## PROBLEM DESCRIPTION
Return all of the data verbatim, dropping any picture.

## SUPPLIED MATERIAL
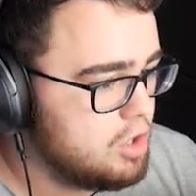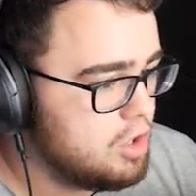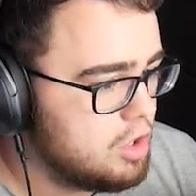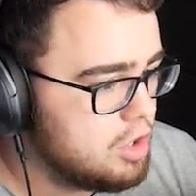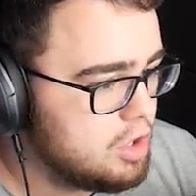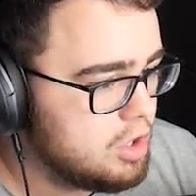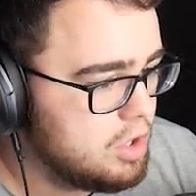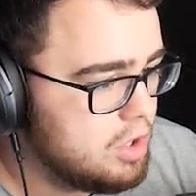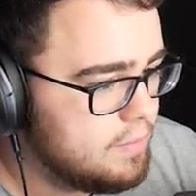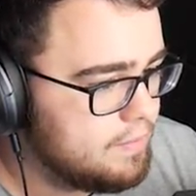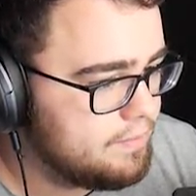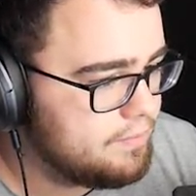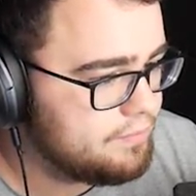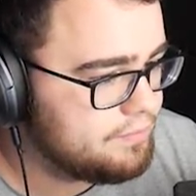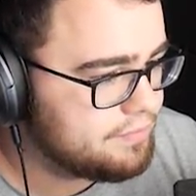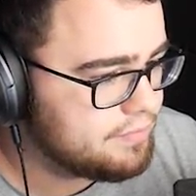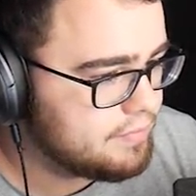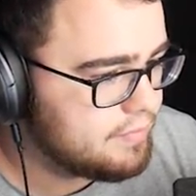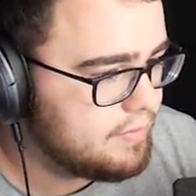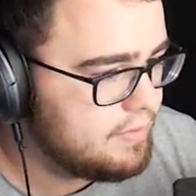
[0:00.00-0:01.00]
It's
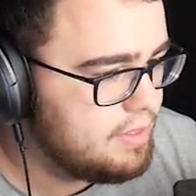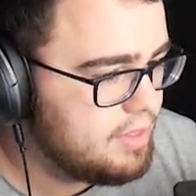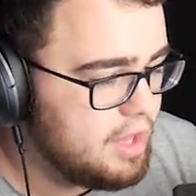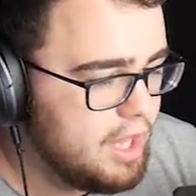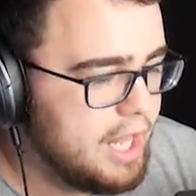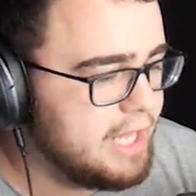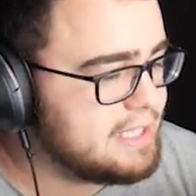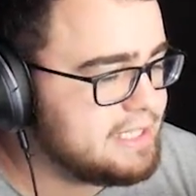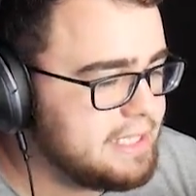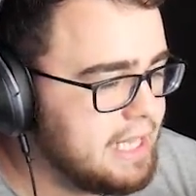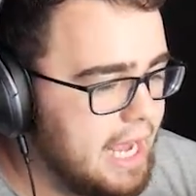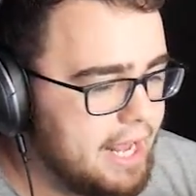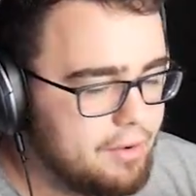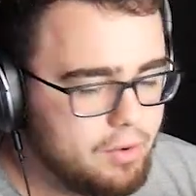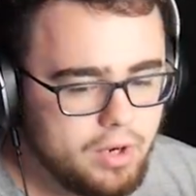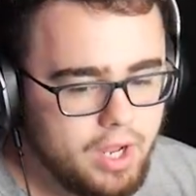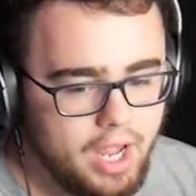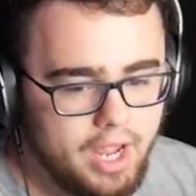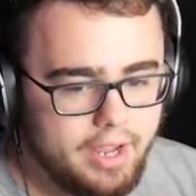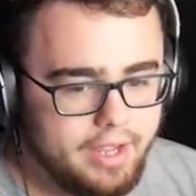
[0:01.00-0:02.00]
okay. It's not
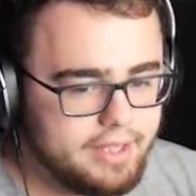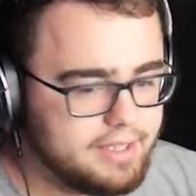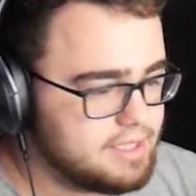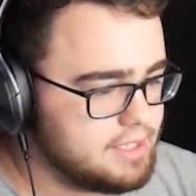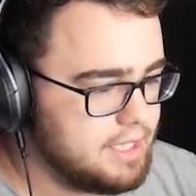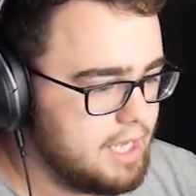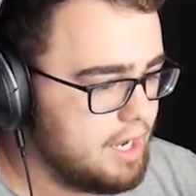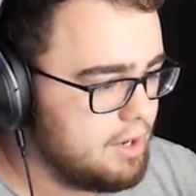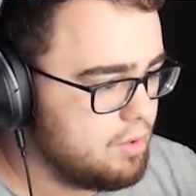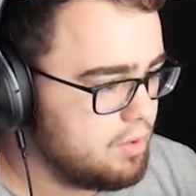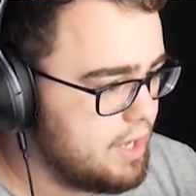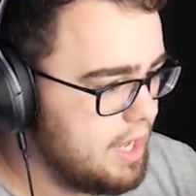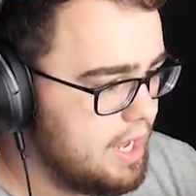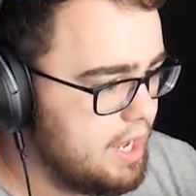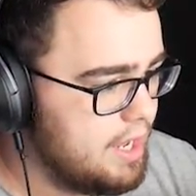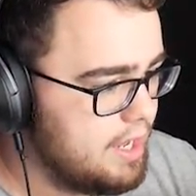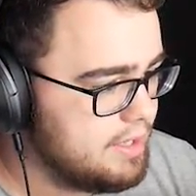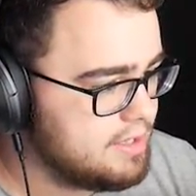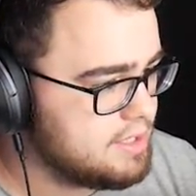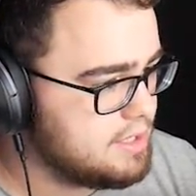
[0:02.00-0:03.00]
okay. It's not
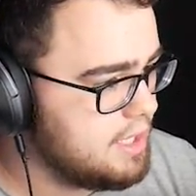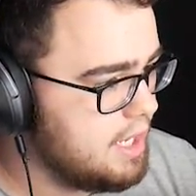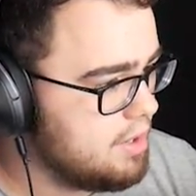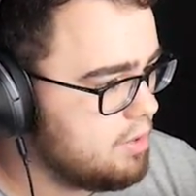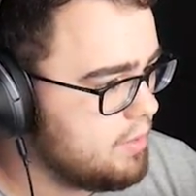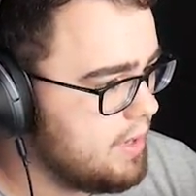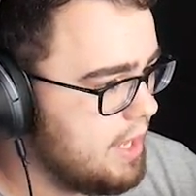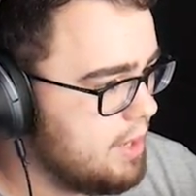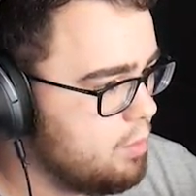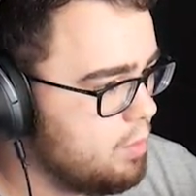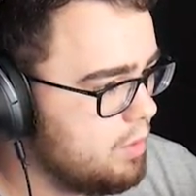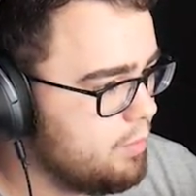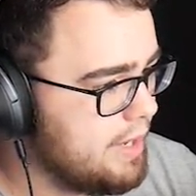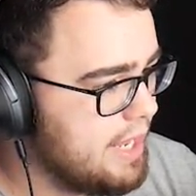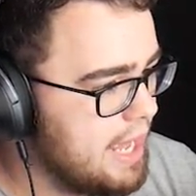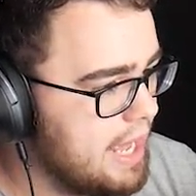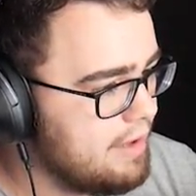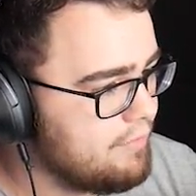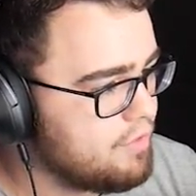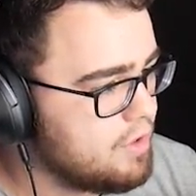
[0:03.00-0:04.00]
okay. It's not okay. What do we
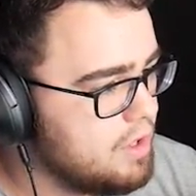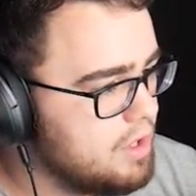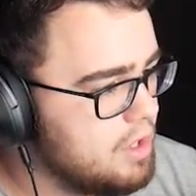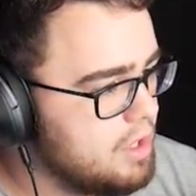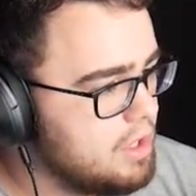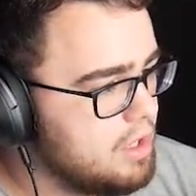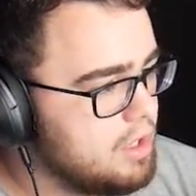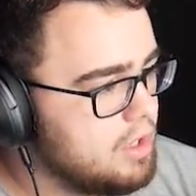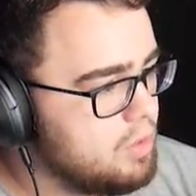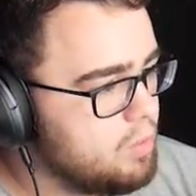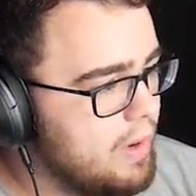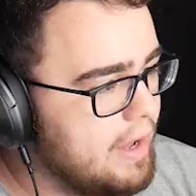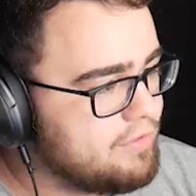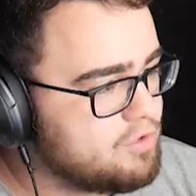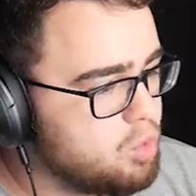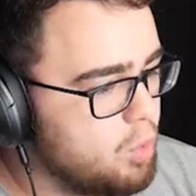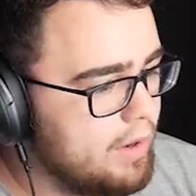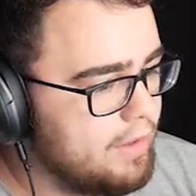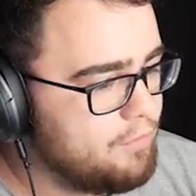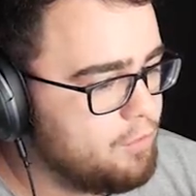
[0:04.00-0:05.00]
have? We have 24,000.
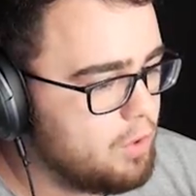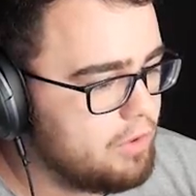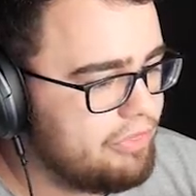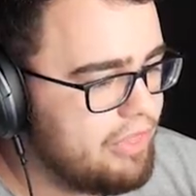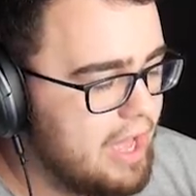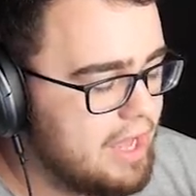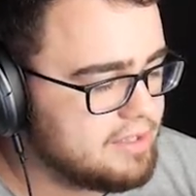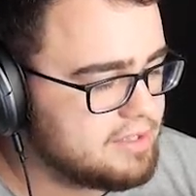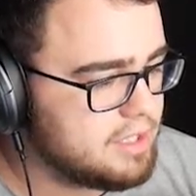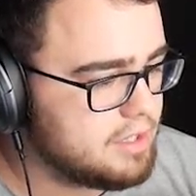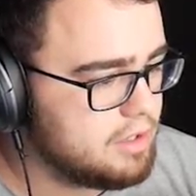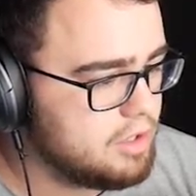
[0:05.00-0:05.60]
I'm going to get a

## ANSWER TO THE PROBLEM
[0:00.00-0:01.00]
It's
[0:01.00-0:02.00]
okay. It's not
[0:02.00-0:03.00]
okay. It's not
[0:03.00-0:04.00]
okay. It's not okay. What do we
[0:04.00-0:05.00]
have? We have 24,000.
[0:05.00-0:05.60]
I'm going to get a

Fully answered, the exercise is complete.